▶ WHAT YOU HAVE TO DO:
Retype the records below word for word and omit any image.

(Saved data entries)
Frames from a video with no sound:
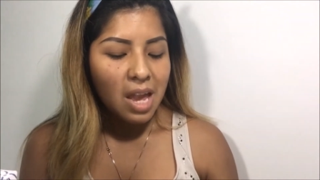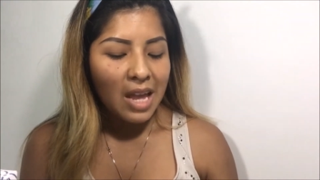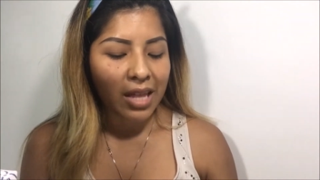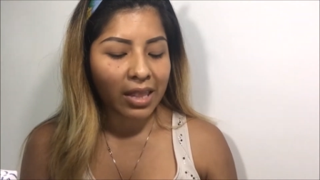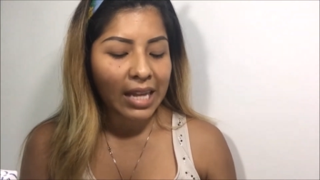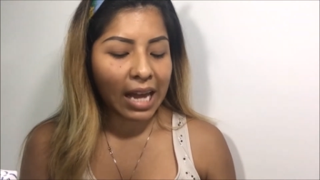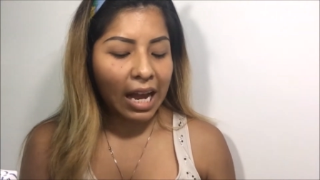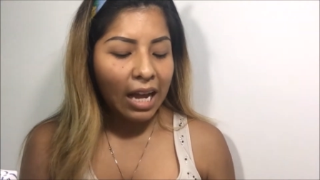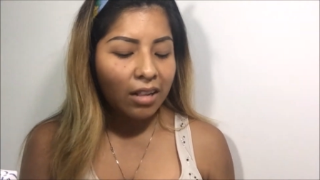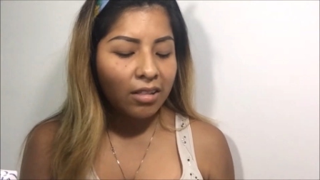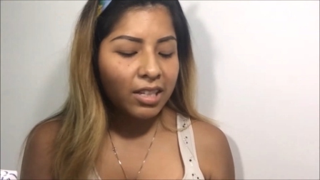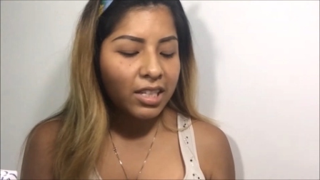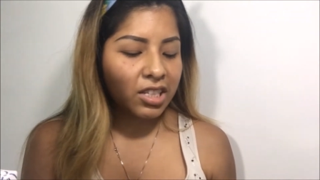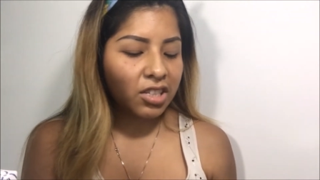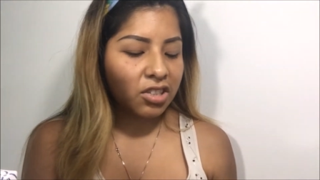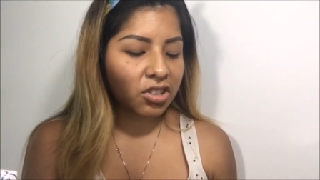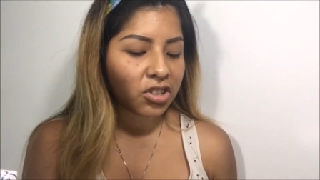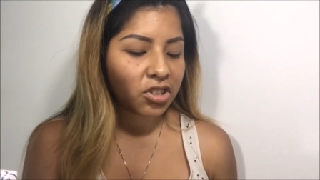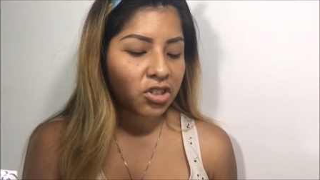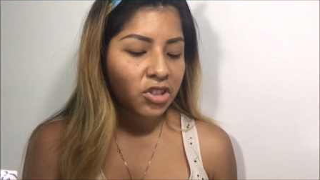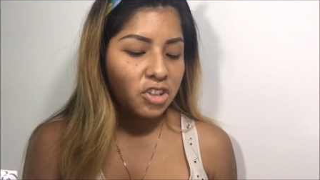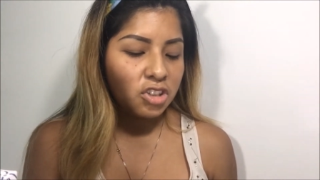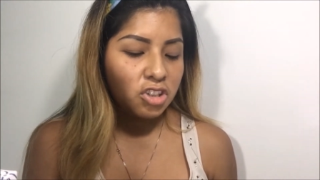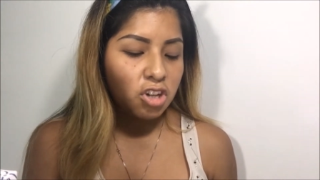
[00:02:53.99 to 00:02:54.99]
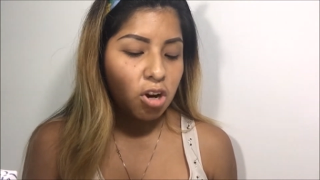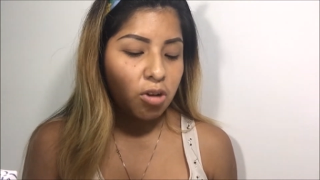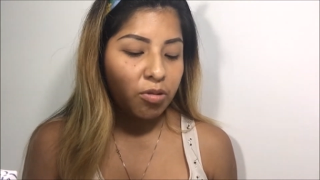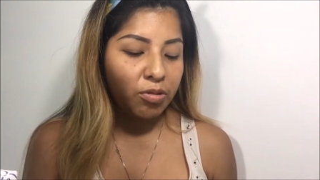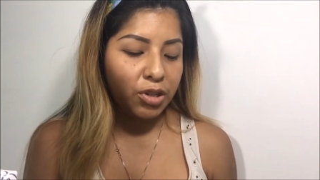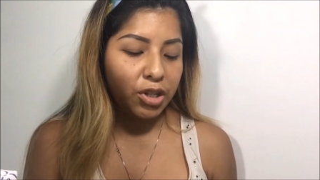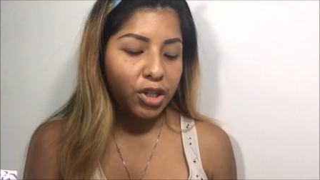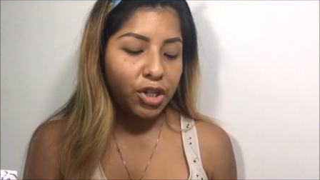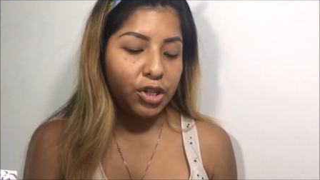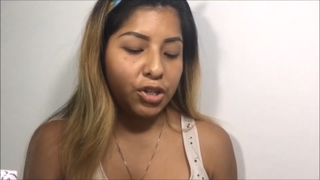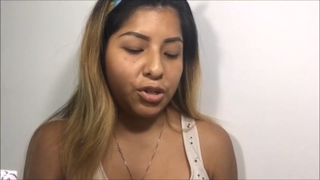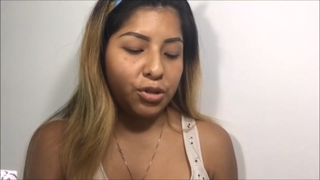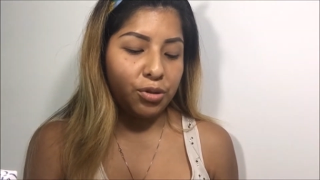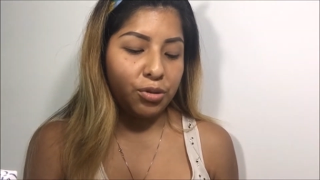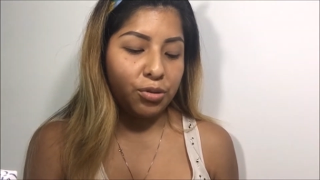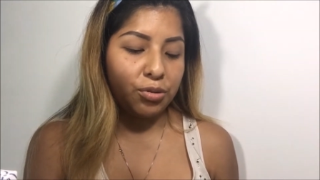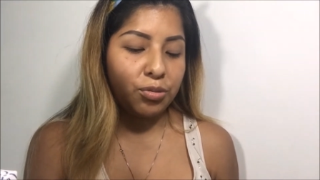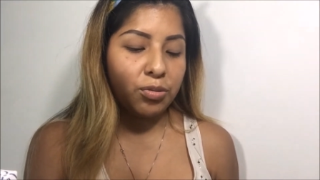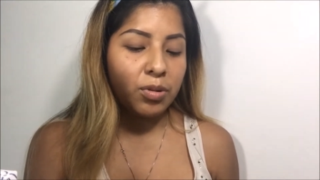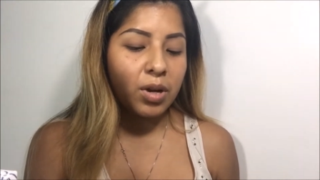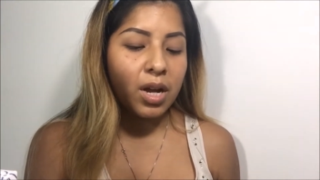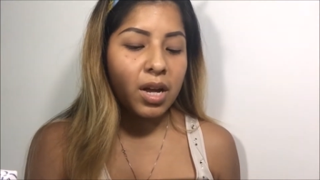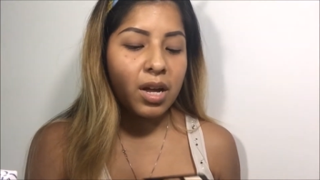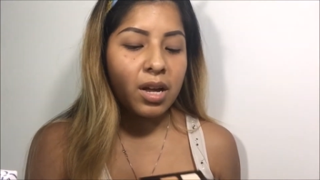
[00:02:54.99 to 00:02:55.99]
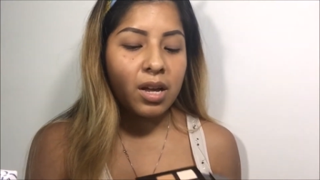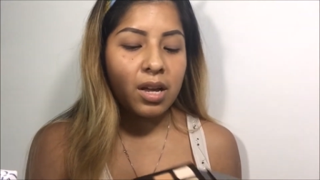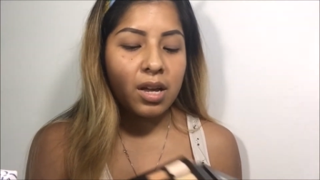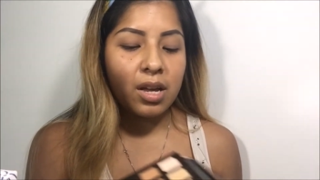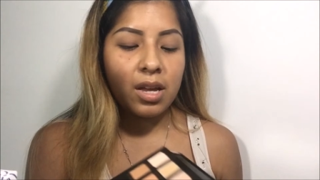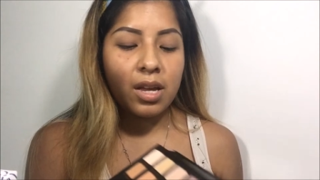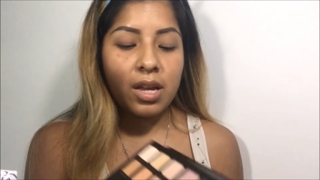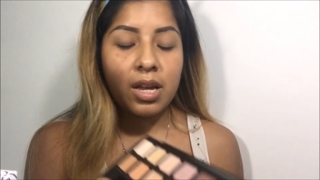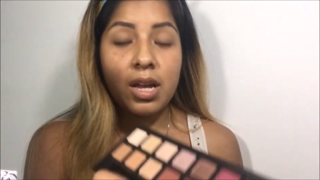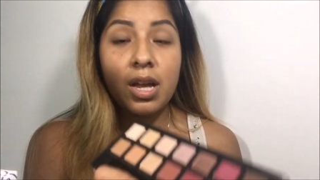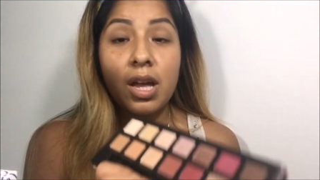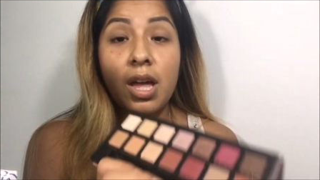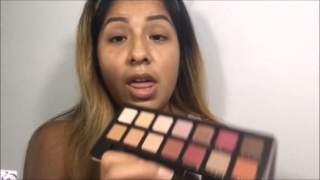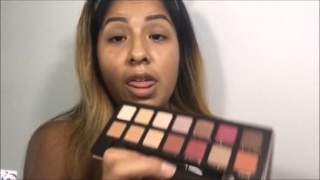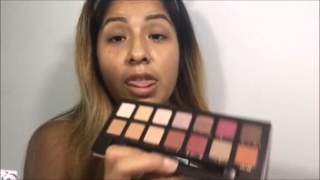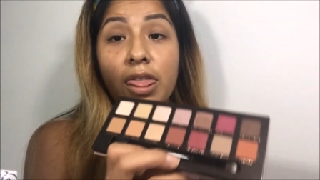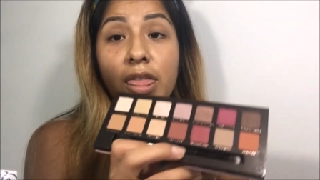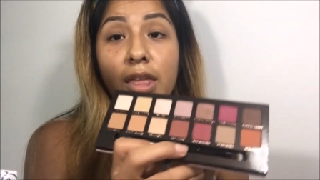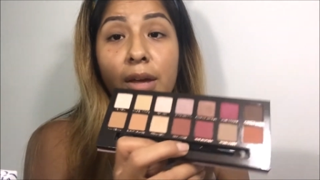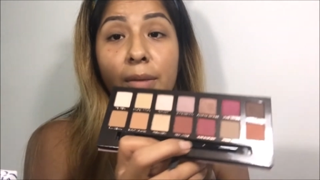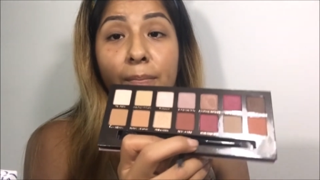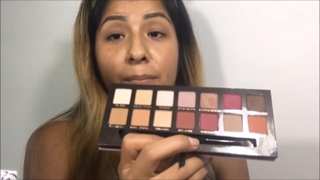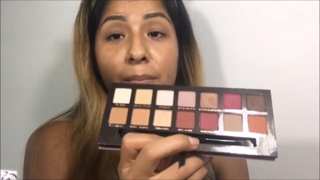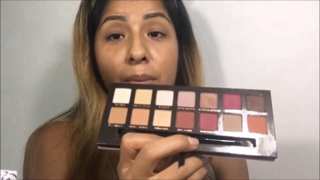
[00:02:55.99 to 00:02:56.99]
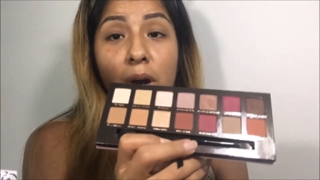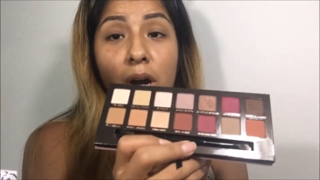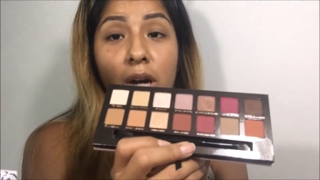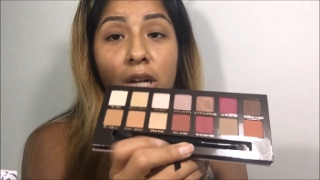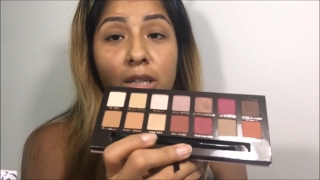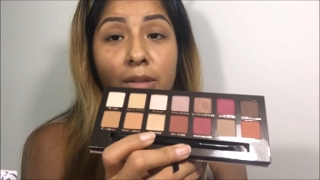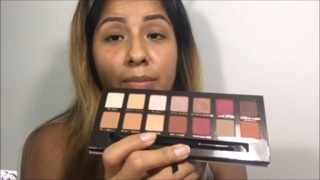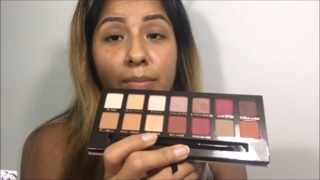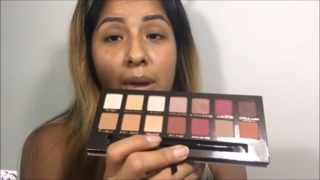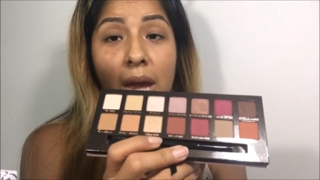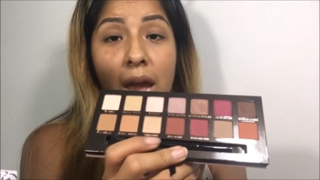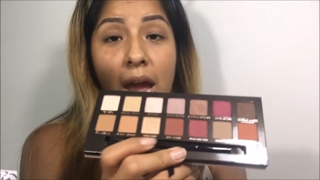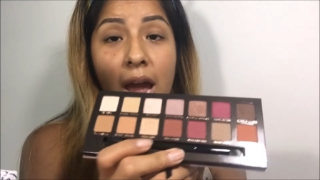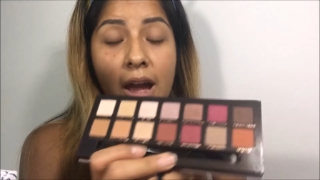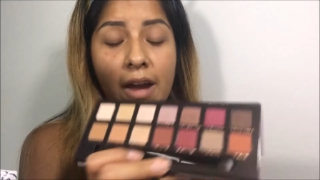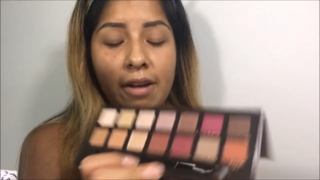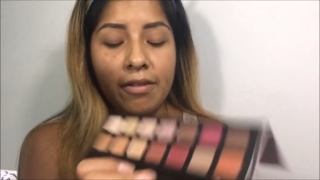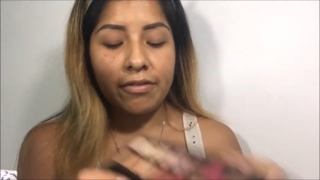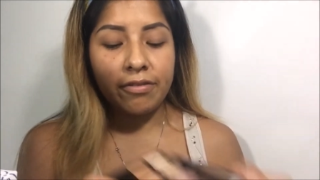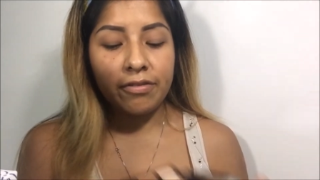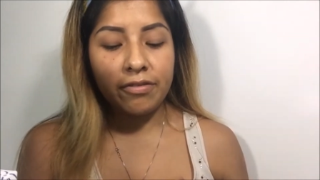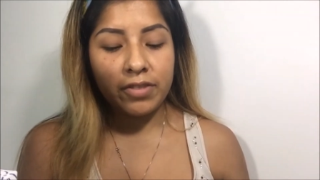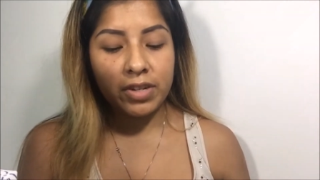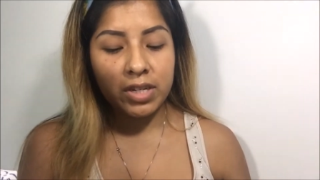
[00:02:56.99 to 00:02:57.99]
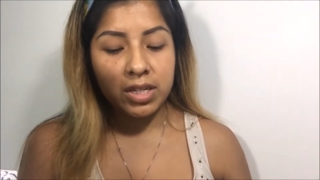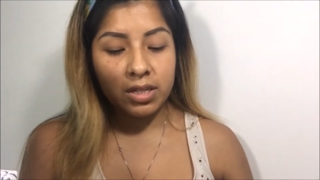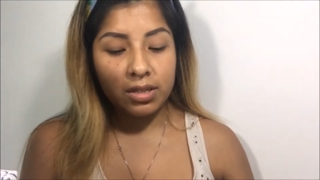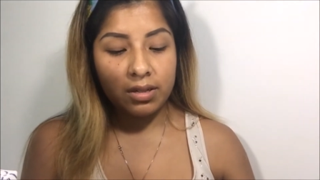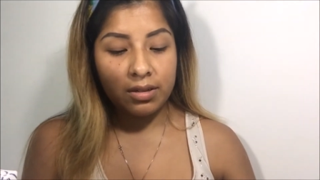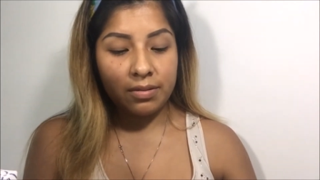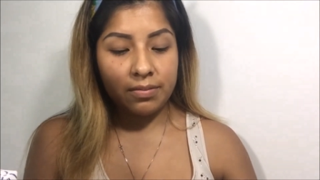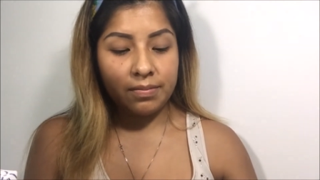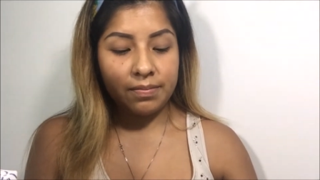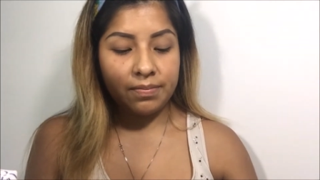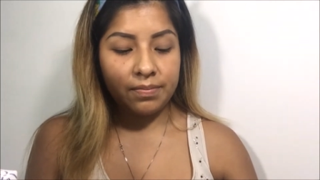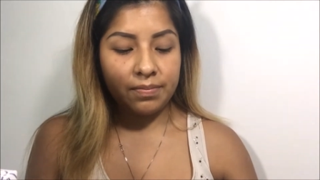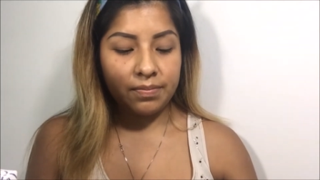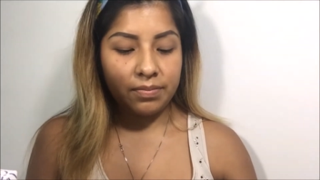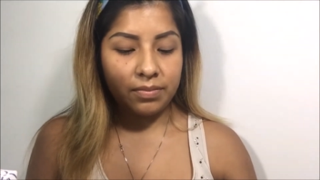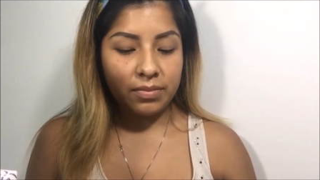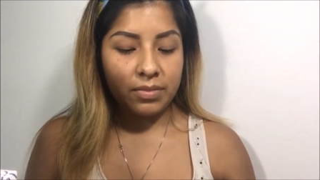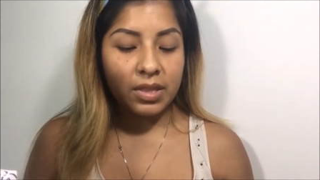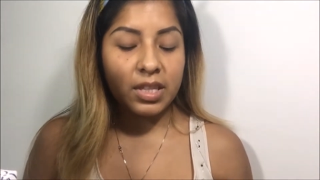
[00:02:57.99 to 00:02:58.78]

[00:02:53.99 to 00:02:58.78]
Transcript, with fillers: Now let's show you the bottom half.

▶ RESPONSE TO THE TASK:
Frames from a video with no sound:
[00:02:53.99 to 00:02:54.99]
[00:02:54.99 to 00:02:55.99]
[00:02:55.99 to 00:02:56.99]
[00:02:56.99 to 00:02:57.99]
[00:02:57.99 to 00:02:58.78]

[00:02:53.99 to 00:02:58.78]
Transcript, with fillers: Now let's show you the bottom half.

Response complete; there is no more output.